Task material section start
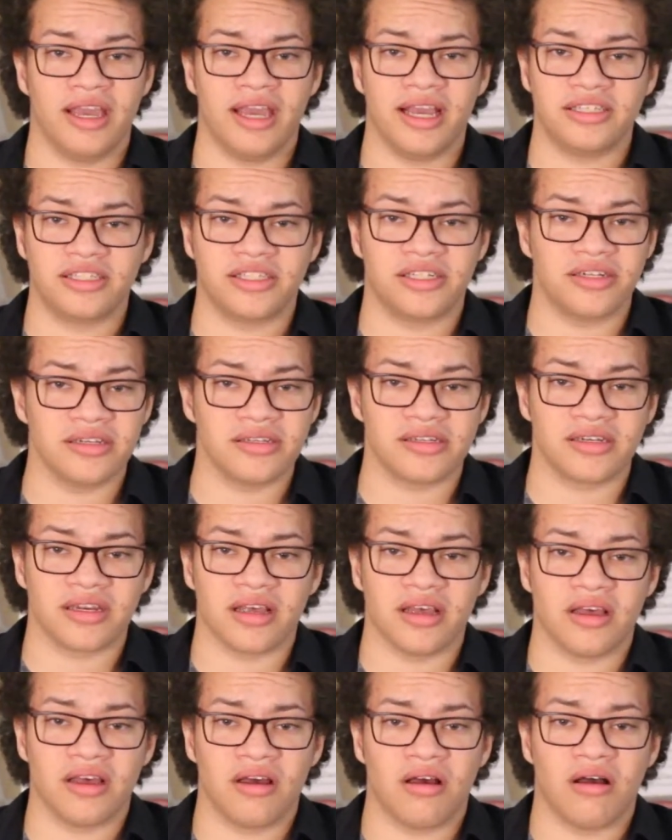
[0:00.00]
It's just
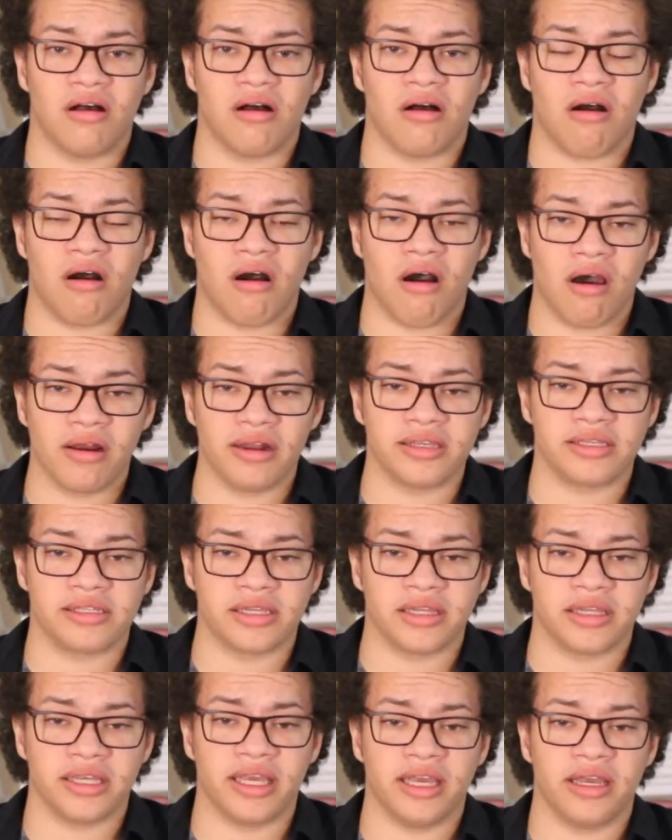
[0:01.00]

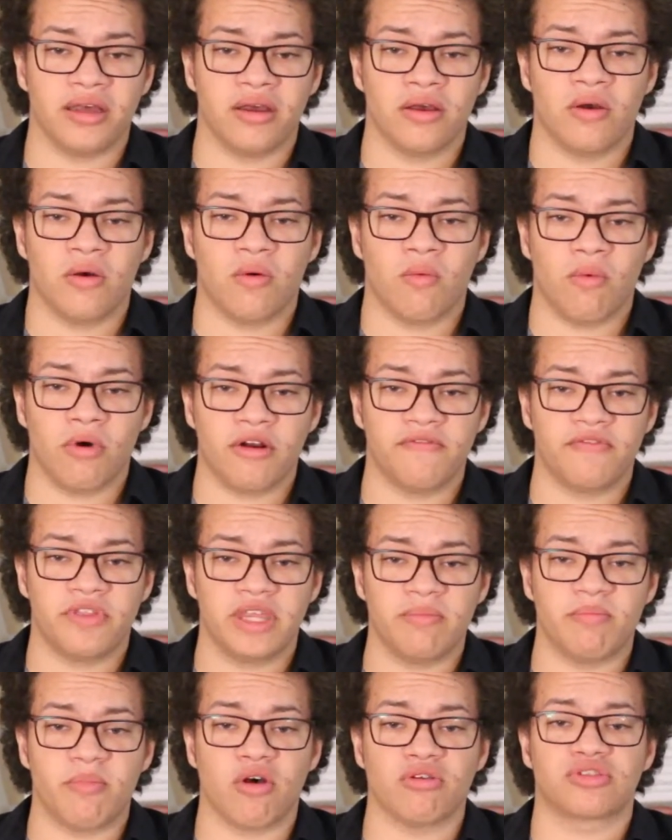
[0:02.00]
honestly one of
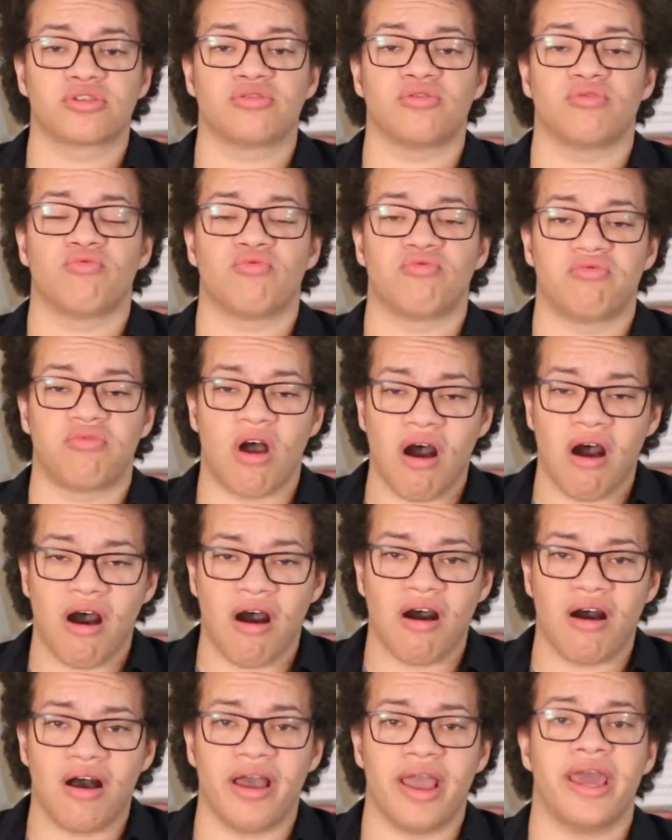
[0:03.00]
the most
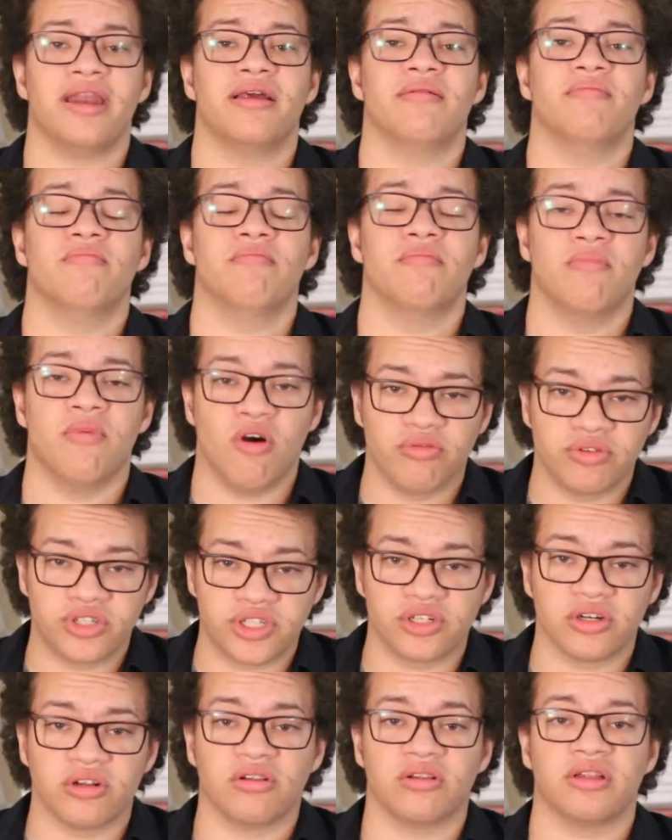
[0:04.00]
raw and
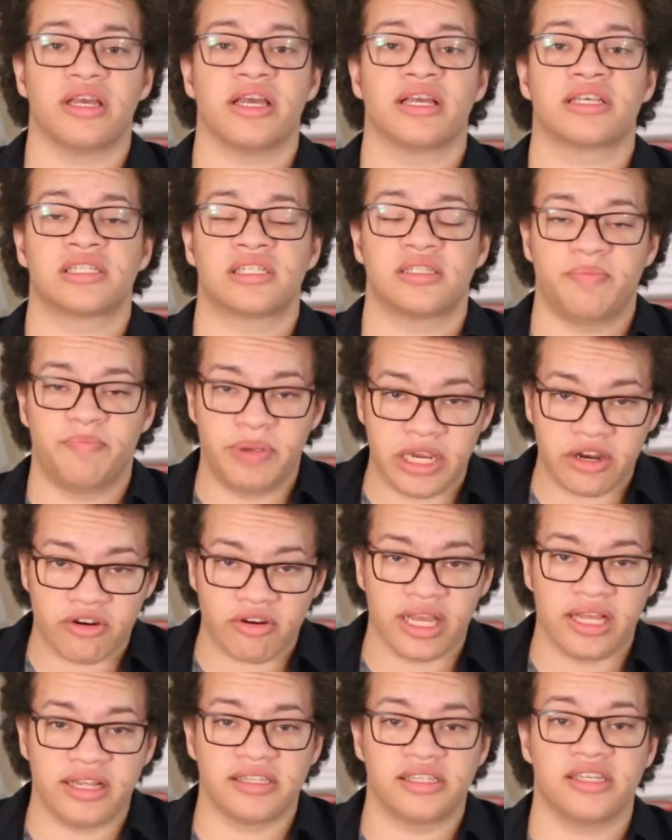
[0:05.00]
emotional
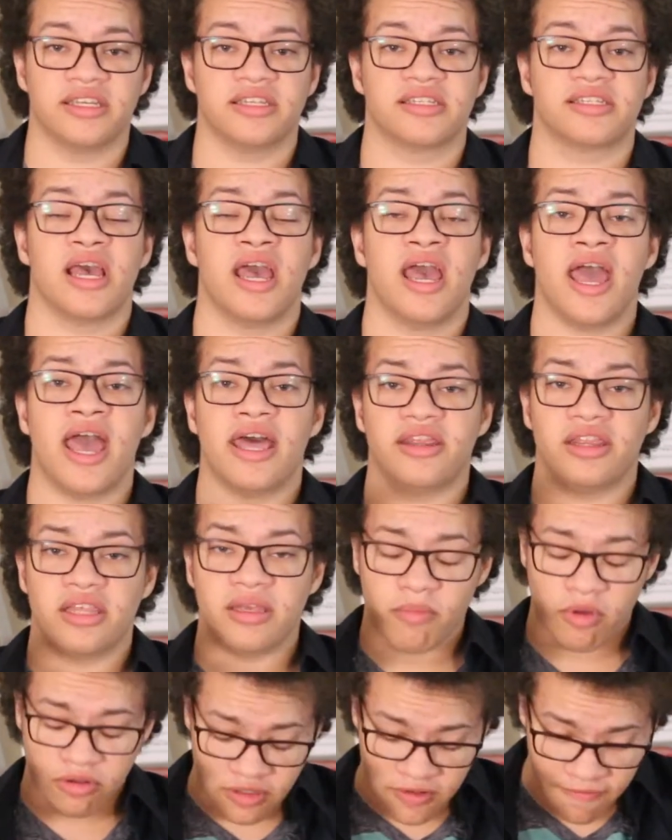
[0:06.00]
experiences and the
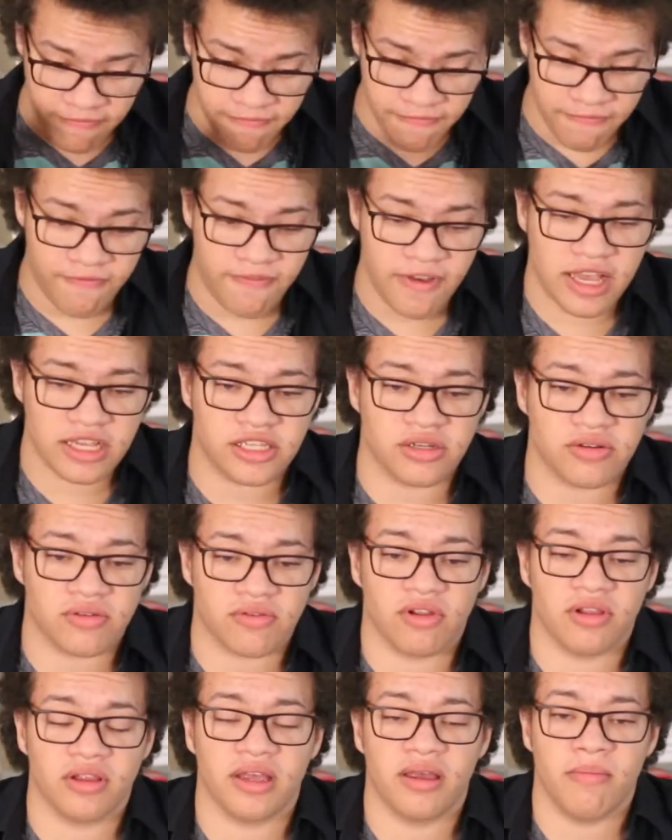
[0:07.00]
most
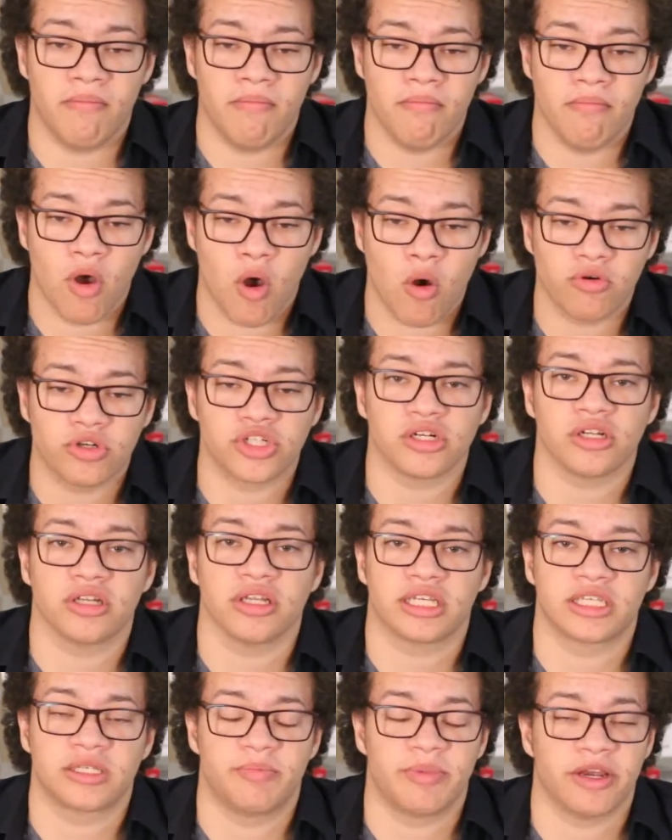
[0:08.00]
visceral emotional
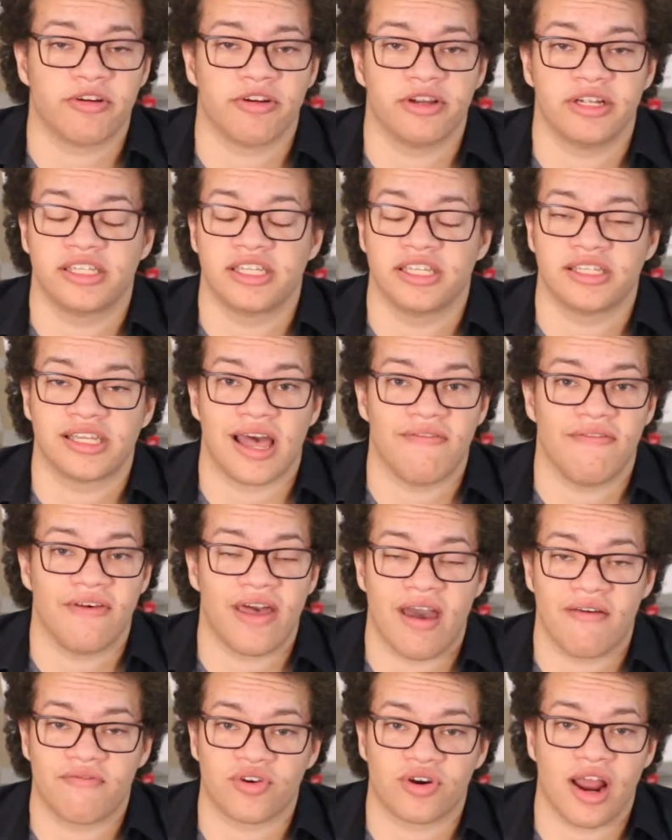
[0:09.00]
experiences I've
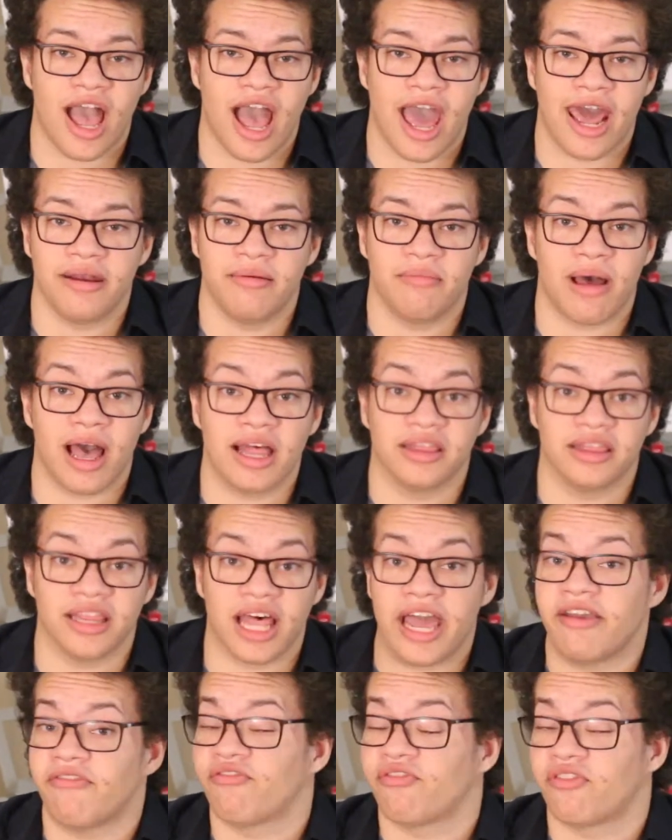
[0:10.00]
ever had in my
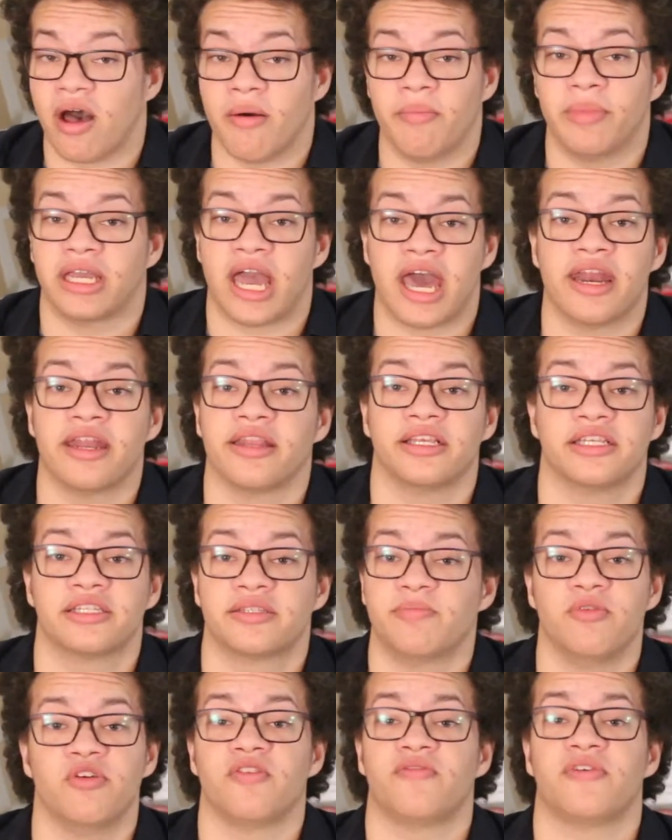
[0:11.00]
life coming out of
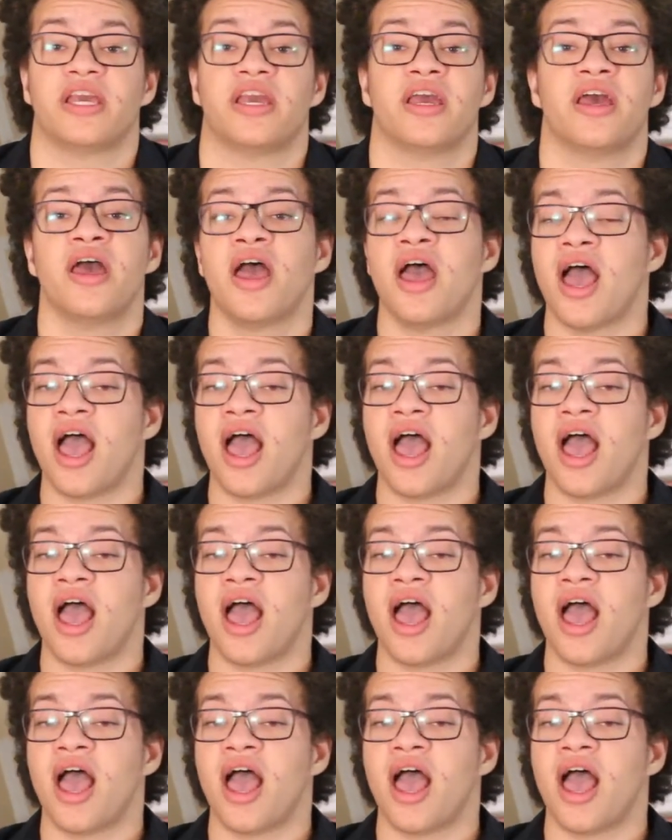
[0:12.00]
this movie.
Task material section end
What the task requires
If a line holds an image, leave the image out; retype everything else in the entries exactly.

Result of this task
[0:00.00]
It's just
[0:01.00]

[0:02.00]
honestly one of
[0:03.00]
the most
[0:04.00]
raw and
[0:05.00]
emotional
[0:06.00]
experiences and the
[0:07.00]
most
[0:08.00]
visceral emotional
[0:09.00]
experiences I've
[0:10.00]
ever had in my
[0:11.00]
life coming out of
[0:12.00]
this movie.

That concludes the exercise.